* _Supplied records_
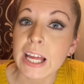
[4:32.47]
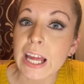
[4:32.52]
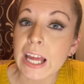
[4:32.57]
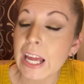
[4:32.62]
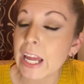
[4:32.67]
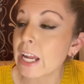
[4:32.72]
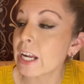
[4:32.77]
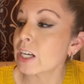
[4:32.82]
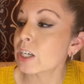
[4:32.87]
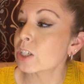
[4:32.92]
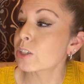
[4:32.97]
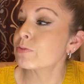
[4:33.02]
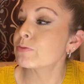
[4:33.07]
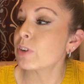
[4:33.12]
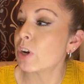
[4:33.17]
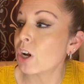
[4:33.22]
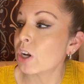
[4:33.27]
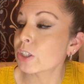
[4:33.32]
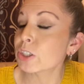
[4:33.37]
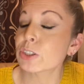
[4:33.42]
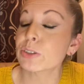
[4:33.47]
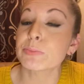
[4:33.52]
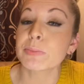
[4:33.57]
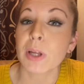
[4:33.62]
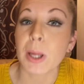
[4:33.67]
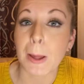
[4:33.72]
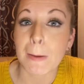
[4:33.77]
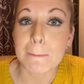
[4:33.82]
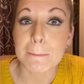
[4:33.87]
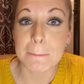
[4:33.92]
Air Volume
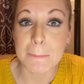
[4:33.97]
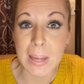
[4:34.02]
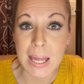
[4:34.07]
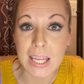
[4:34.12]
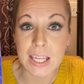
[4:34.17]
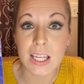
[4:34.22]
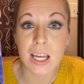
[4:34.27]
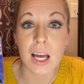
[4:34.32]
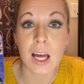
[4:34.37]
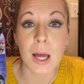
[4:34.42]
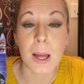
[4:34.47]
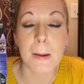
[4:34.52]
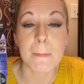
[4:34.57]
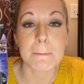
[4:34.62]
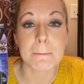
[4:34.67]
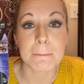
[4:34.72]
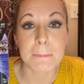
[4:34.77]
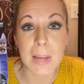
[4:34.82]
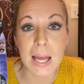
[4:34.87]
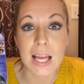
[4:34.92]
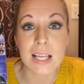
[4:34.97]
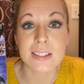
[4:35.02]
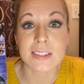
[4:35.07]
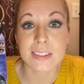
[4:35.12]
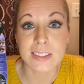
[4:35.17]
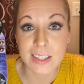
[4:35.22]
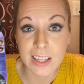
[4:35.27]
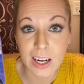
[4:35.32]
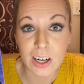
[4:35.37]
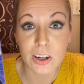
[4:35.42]
Mega
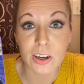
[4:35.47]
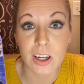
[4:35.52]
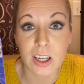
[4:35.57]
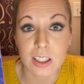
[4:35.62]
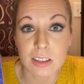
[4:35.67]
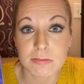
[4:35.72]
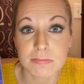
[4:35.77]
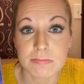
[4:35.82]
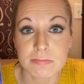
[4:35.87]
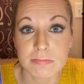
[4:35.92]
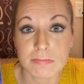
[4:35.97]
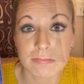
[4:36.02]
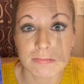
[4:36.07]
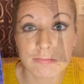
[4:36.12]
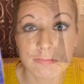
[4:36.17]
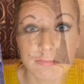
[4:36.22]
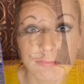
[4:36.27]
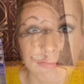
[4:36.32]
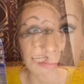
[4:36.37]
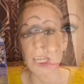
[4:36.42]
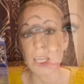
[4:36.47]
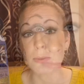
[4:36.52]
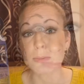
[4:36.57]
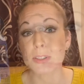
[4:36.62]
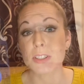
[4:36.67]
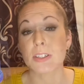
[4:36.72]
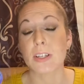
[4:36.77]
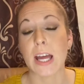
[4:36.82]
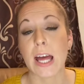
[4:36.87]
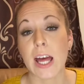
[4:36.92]
Mascara. So it claims
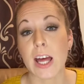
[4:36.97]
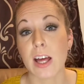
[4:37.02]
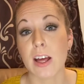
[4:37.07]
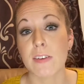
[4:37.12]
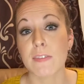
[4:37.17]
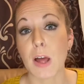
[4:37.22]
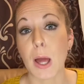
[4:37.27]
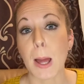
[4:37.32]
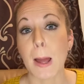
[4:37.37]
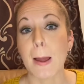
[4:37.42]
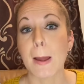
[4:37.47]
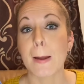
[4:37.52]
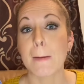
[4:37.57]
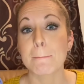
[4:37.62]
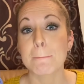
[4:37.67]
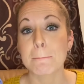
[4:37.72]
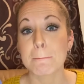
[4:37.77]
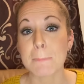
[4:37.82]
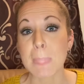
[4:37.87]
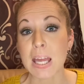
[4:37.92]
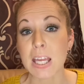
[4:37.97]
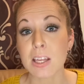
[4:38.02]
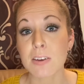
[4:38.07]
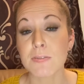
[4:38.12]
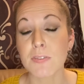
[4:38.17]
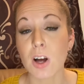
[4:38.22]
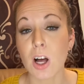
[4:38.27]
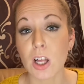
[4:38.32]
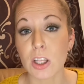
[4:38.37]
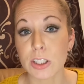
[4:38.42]
to have mega
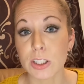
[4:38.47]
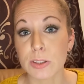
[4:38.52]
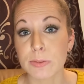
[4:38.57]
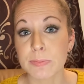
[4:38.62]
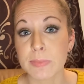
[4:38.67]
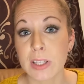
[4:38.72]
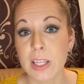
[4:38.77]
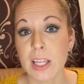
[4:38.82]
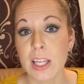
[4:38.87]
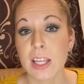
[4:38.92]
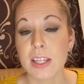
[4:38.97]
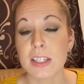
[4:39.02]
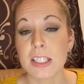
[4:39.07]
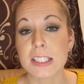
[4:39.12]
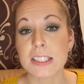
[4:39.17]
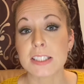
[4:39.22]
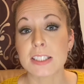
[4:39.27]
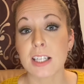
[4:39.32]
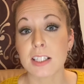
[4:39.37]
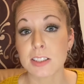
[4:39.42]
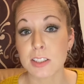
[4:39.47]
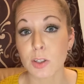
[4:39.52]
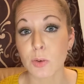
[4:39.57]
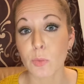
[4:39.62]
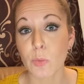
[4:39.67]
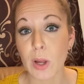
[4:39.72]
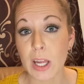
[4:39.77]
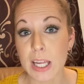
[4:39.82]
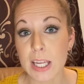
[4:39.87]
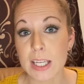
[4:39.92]
volume that doesn't
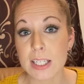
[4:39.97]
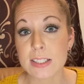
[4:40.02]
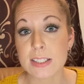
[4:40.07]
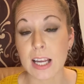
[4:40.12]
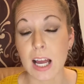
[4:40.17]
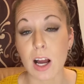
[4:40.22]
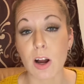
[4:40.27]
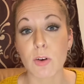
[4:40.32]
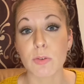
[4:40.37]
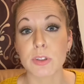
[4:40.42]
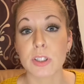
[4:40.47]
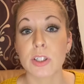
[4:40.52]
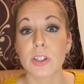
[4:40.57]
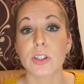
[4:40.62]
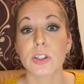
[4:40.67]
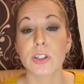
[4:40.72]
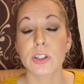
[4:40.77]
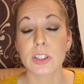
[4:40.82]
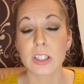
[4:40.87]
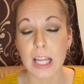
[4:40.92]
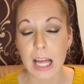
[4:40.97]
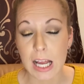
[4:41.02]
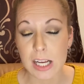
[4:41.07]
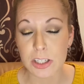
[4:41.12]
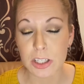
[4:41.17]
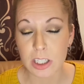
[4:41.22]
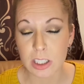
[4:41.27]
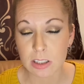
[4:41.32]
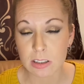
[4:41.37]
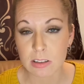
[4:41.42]
weigh down your
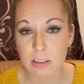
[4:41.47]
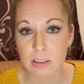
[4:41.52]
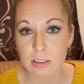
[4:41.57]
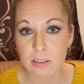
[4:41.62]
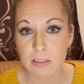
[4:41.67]
lashes,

* _Problem description_
Pictures aside, reproduce every record exactly as it stands.

* _Written solution_
[4:32.47]
[4:32.52]
[4:32.57]
[4:32.62]
[4:32.67]
[4:32.72]
[4:32.77]
[4:32.82]
[4:32.87]
[4:32.92]
[4:32.97]
[4:33.02]
[4:33.07]
[4:33.12]
[4:33.17]
[4:33.22]
[4:33.27]
[4:33.32]
[4:33.37]
[4:33.42]
[4:33.47]
[4:33.52]
[4:33.57]
[4:33.62]
[4:33.67]
[4:33.72]
[4:33.77]
[4:33.82]
[4:33.87]
[4:33.92]
Air Volume
[4:33.97]
[4:34.02]
[4:34.07]
[4:34.12]
[4:34.17]
[4:34.22]
[4:34.27]
[4:34.32]
[4:34.37]
[4:34.42]
[4:34.47]
[4:34.52]
[4:34.57]
[4:34.62]
[4:34.67]
[4:34.72]
[4:34.77]
[4:34.82]
[4:34.87]
[4:34.92]
[4:34.97]
[4:35.02]
[4:35.07]
[4:35.12]
[4:35.17]
[4:35.22]
[4:35.27]
[4:35.32]
[4:35.37]
[4:35.42]
Mega
[4:35.47]
[4:35.52]
[4:35.57]
[4:35.62]
[4:35.67]
[4:35.72]
[4:35.77]
[4:35.82]
[4:35.87]
[4:35.92]
[4:35.97]
[4:36.02]
[4:36.07]
[4:36.12]
[4:36.17]
[4:36.22]
[4:36.27]
[4:36.32]
[4:36.37]
[4:36.42]
[4:36.47]
[4:36.52]
[4:36.57]
[4:36.62]
[4:36.67]
[4:36.72]
[4:36.77]
[4:36.82]
[4:36.87]
[4:36.92]
Mascara. So it claims
[4:36.97]
[4:37.02]
[4:37.07]
[4:37.12]
[4:37.17]
[4:37.22]
[4:37.27]
[4:37.32]
[4:37.37]
[4:37.42]
[4:37.47]
[4:37.52]
[4:37.57]
[4:37.62]
[4:37.67]
[4:37.72]
[4:37.77]
[4:37.82]
[4:37.87]
[4:37.92]
[4:37.97]
[4:38.02]
[4:38.07]
[4:38.12]
[4:38.17]
[4:38.22]
[4:38.27]
[4:38.32]
[4:38.37]
[4:38.42]
to have mega
[4:38.47]
[4:38.52]
[4:38.57]
[4:38.62]
[4:38.67]
[4:38.72]
[4:38.77]
[4:38.82]
[4:38.87]
[4:38.92]
[4:38.97]
[4:39.02]
[4:39.07]
[4:39.12]
[4:39.17]
[4:39.22]
[4:39.27]
[4:39.32]
[4:39.37]
[4:39.42]
[4:39.47]
[4:39.52]
[4:39.57]
[4:39.62]
[4:39.67]
[4:39.72]
[4:39.77]
[4:39.82]
[4:39.87]
[4:39.92]
volume that doesn't
[4:39.97]
[4:40.02]
[4:40.07]
[4:40.12]
[4:40.17]
[4:40.22]
[4:40.27]
[4:40.32]
[4:40.37]
[4:40.42]
[4:40.47]
[4:40.52]
[4:40.57]
[4:40.62]
[4:40.67]
[4:40.72]
[4:40.77]
[4:40.82]
[4:40.87]
[4:40.92]
[4:40.97]
[4:41.02]
[4:41.07]
[4:41.12]
[4:41.17]
[4:41.22]
[4:41.27]
[4:41.32]
[4:41.37]
[4:41.42]
weigh down your
[4:41.47]
[4:41.52]
[4:41.57]
[4:41.62]
[4:41.67]
lashes,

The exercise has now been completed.